Mais l'histoire n'est pas écrite et faire l'économie de cette dimension civilisationnelle au profit d'une vision étriquée marchande et morale (culte dérisoire des droits de l'homme et de l'antiracisme réflexe sorte de soupe universaliste et de religion humanitaire), faire allégeance à l'impérialisme Américain (celui qui bombarde un pays européen -la Serbie- en 1999) et à son bras armé l'OTAN (qui aurait du disparaitre en 1991 à l'effondrement de l'URSS) en oubliant cette réalité historique et géopolitique (qui s'identifie pour l'essentiel à l'ancien espace carolingien), c'est se préparer un réveil brutal dans un monde désormais multipolaire, dangereux, qui reste régi par des rapports de force, par un antagonisme identitaire séculaire.

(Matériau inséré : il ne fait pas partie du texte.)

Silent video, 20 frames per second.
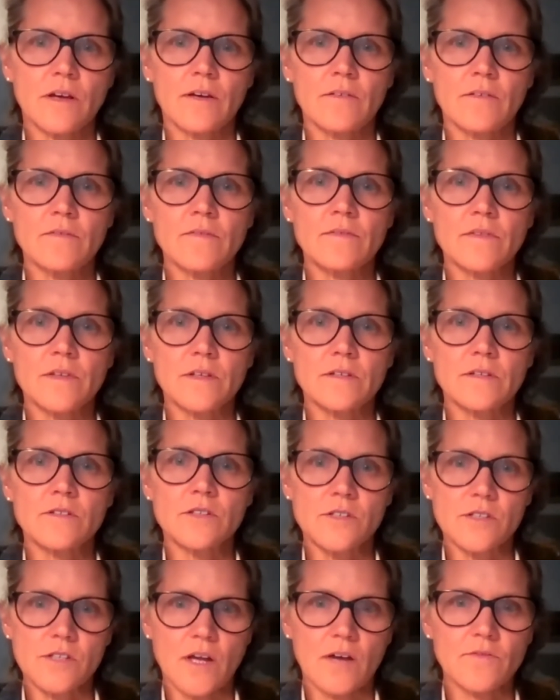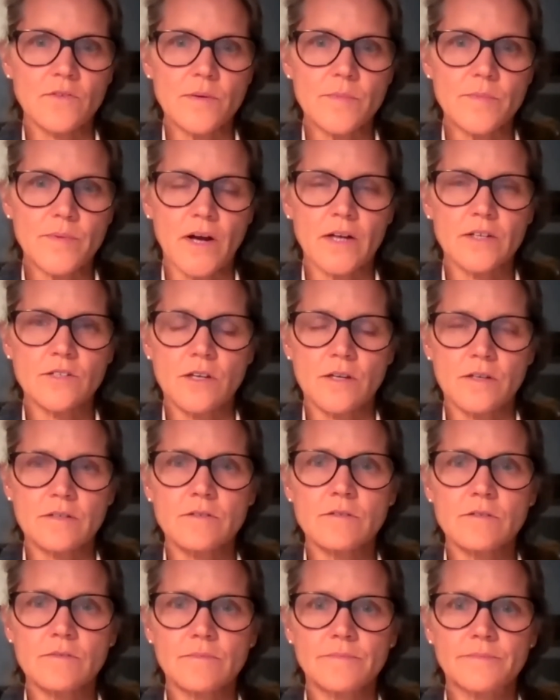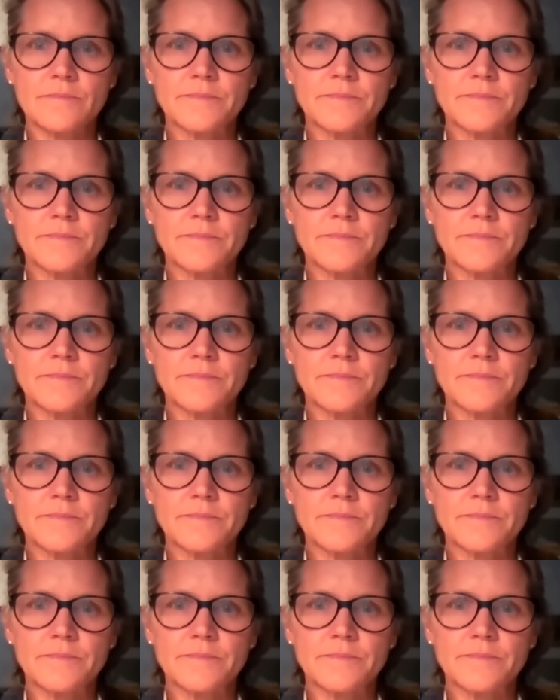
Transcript: of the discovery process.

Le parrallèle avec la Russie, certes autocratique, est édifiant en ce sens que malgré des années d'oppression totalitaire, ce pays a su garder une identité, orthodoxe et Slave, et une capacité à penser le monde dans sa globalité qui fait gravement défaut à nos commissaires politiques européens, dévoués, corps et âmes au culte de la croissance et à celui du "plus d'Europe". Aprés un siècle de guerres meurtrières, de désastres démographiques et totalitaires, l'Europe est entrée en dormition et semble ne plus pouvoir -ne plus vouloir?- se projeter en tant que puissance géopolitique portée par un dessein civilisationnel.
Quoi d'étonnant, finalement, à voir des bourgeois et des marchands ayant fait le choix d'une Europe-espace au détriment d'une Europe-puissance mener une politique continentale de marchands et dont le seul horizon est un vaste marché climatisé, ce cauchemar climatisé dont parlait H Miller (pour l'Amérique certes, mais le concept me parait adapté ici)?

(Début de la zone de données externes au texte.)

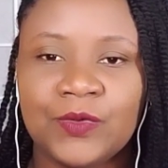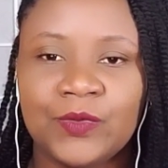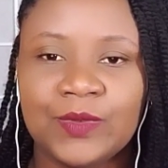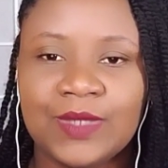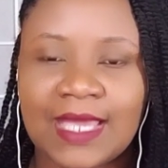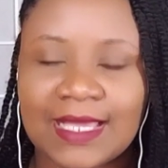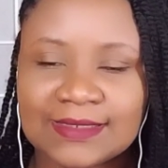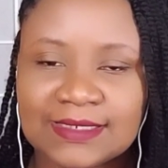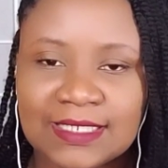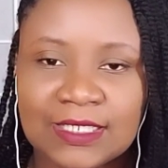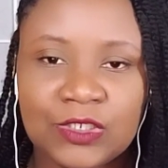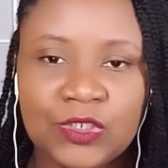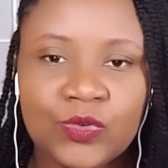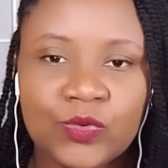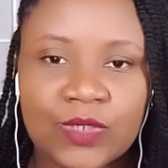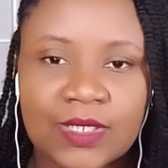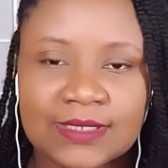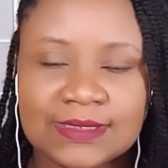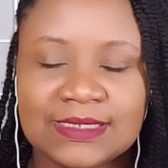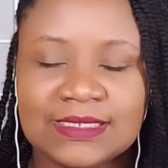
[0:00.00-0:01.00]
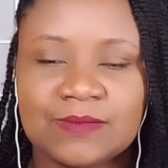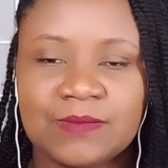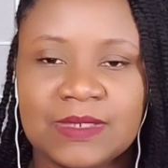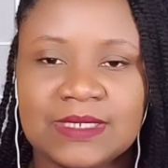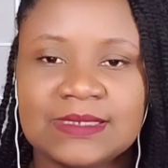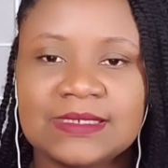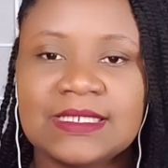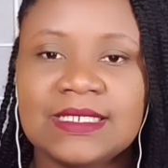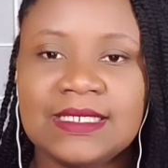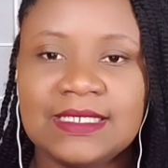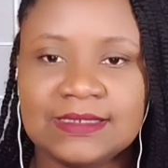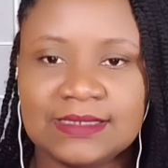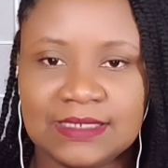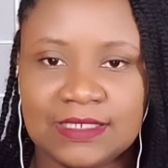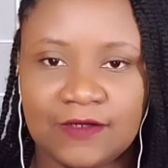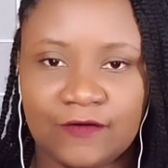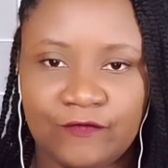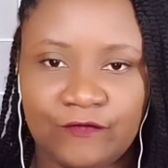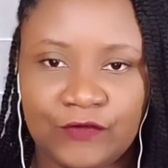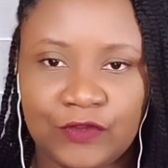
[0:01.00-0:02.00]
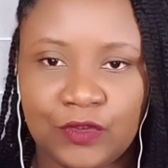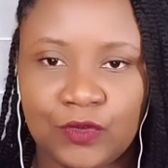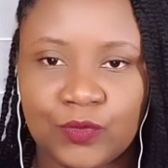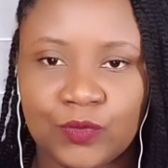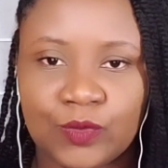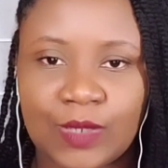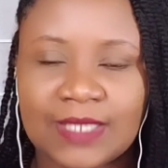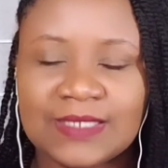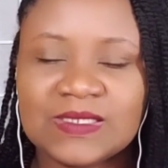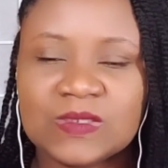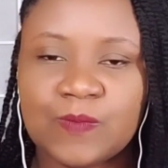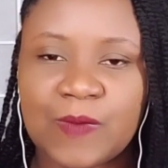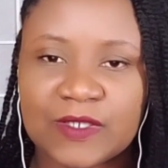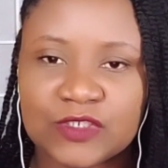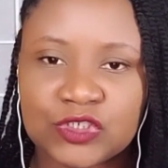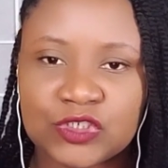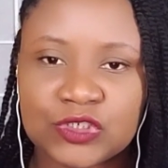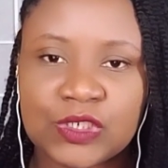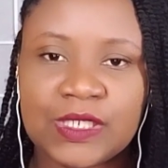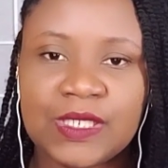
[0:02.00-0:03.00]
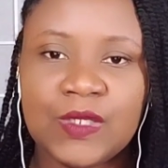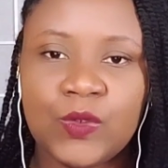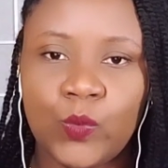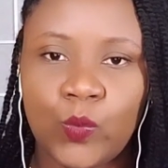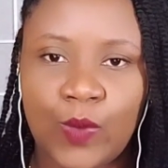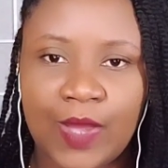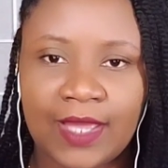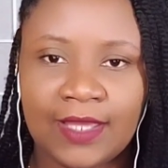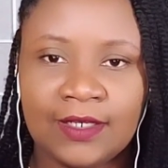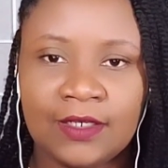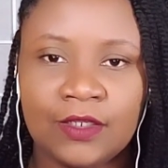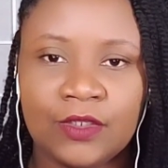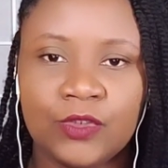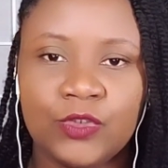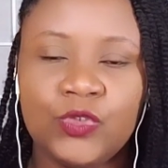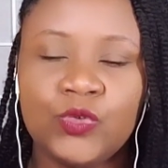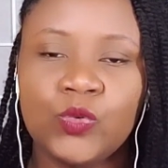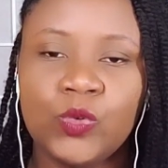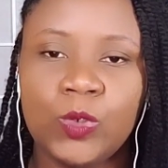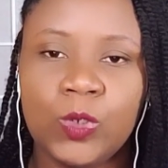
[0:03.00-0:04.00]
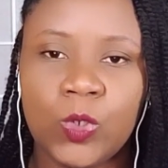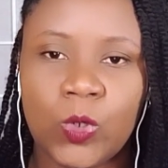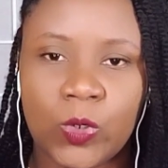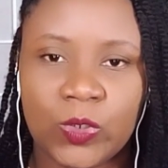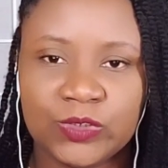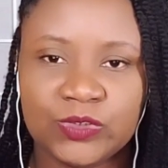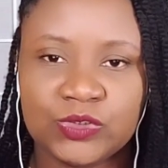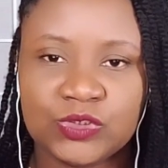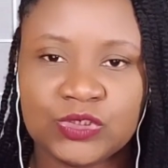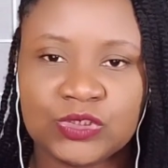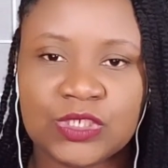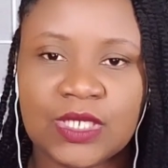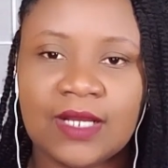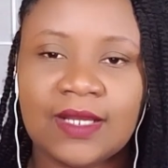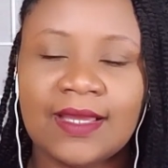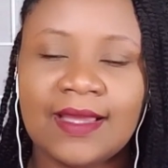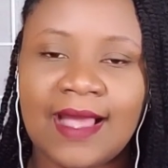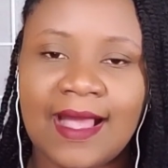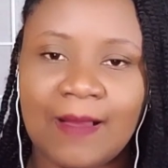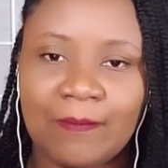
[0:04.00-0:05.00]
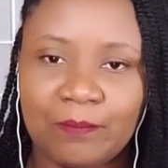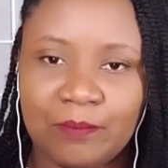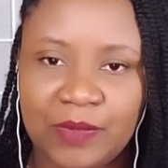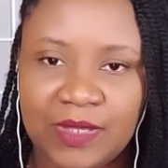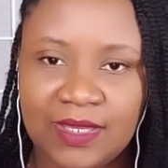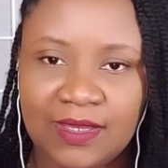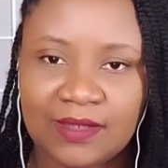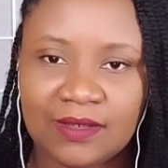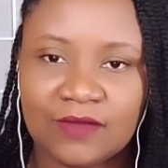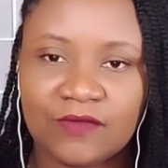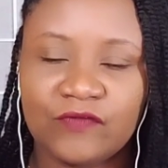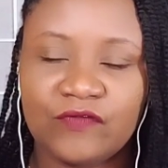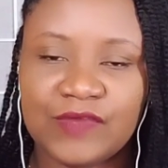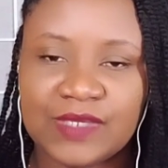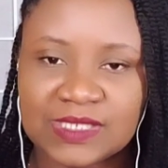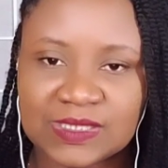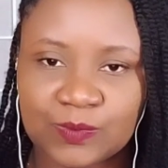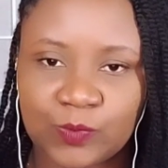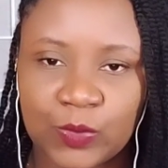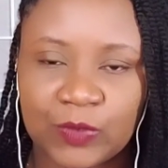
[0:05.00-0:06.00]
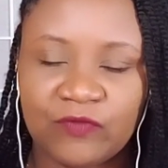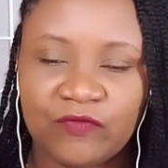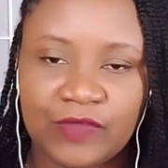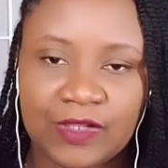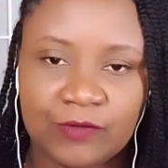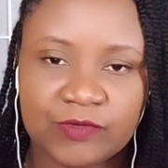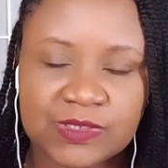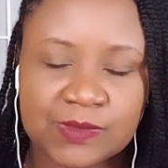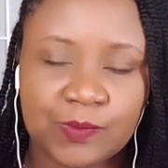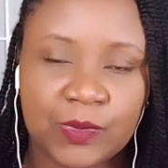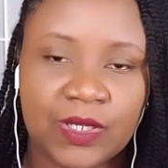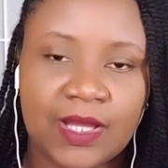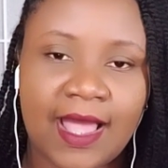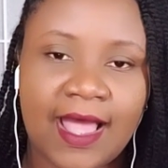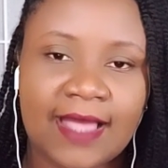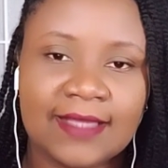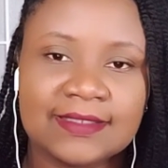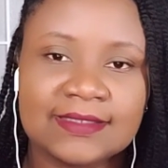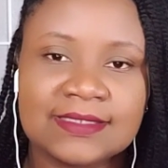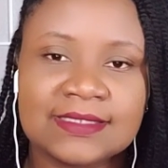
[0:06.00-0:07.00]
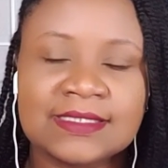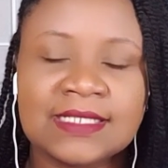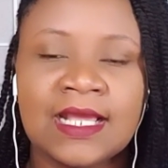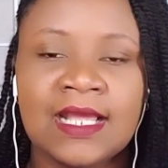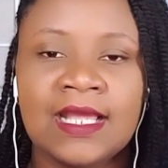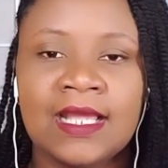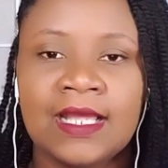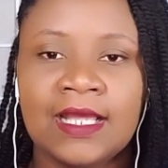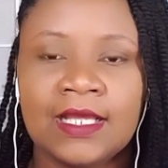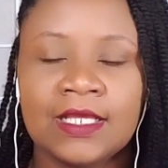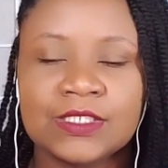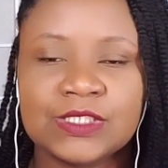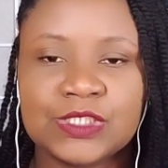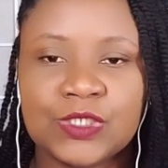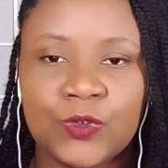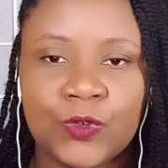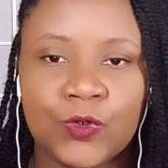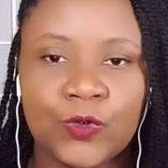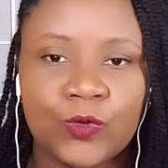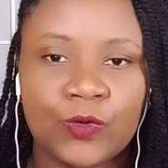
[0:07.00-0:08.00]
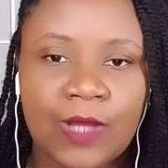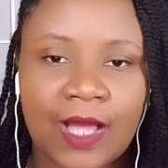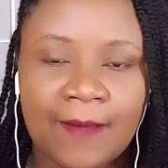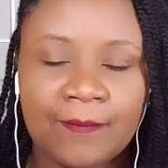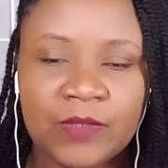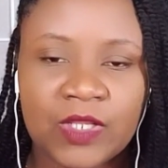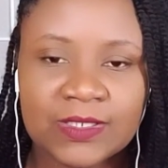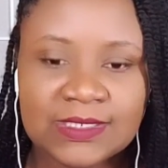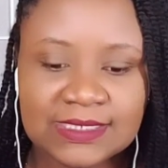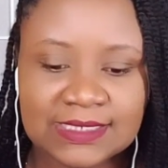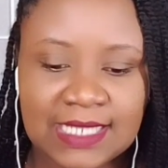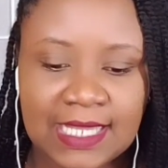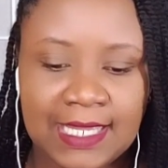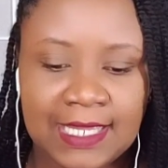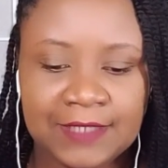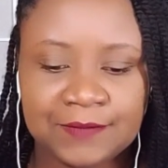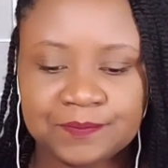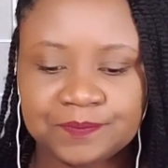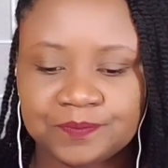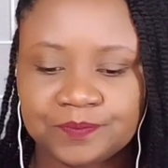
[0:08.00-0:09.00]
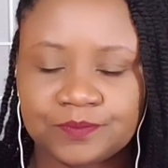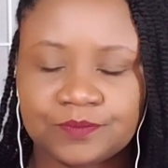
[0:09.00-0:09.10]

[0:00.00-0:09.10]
getting new customers easier for you, especially when you launch a campaign, Facebook ads. So I'm not saying,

"Tous ces hommes profonds et d'esprit large qu'a vu ce siècle ont tendu vers ce but le travail secret de leur pensée. Tous ont en commun la même aspiration, à savoir l'âme de l'Europe unie qui, sous la prodigieuse diversité des formules, fait effort vers autre chose, vers une chose d'avenir et plus élevée." Frederic Nietzsche.

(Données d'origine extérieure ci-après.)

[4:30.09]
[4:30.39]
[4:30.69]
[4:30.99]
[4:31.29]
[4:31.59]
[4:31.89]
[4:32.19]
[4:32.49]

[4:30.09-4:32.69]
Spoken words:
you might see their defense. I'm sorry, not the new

"Nous avons besoin de vous, vous avez besoin de nous pour la grandeur de notre esprit et de nos races. Nous sommes les deux ailes de l'Occcident. Qui brise l'une, le vol de l'autre est brisé." Romain Rolland, écrivant aux Européens d'outre Rhin.
Du même homme de gauche: "Je trouve criminel de faire appel, pour cette guerre, à tous les Barbares de l'univers, Soudanais, Sénégalais, Marocains, Japonais, Cosaques, Indous, Sikhs, Cipayes...L'aspect d'un grand peuple d'Europe acculé, faisant tête à ces hordes sauvages, me serait impossible à supporter sans révolte. Tous les peuples d'Europe appartiennent à la même famille." Journal de Genève.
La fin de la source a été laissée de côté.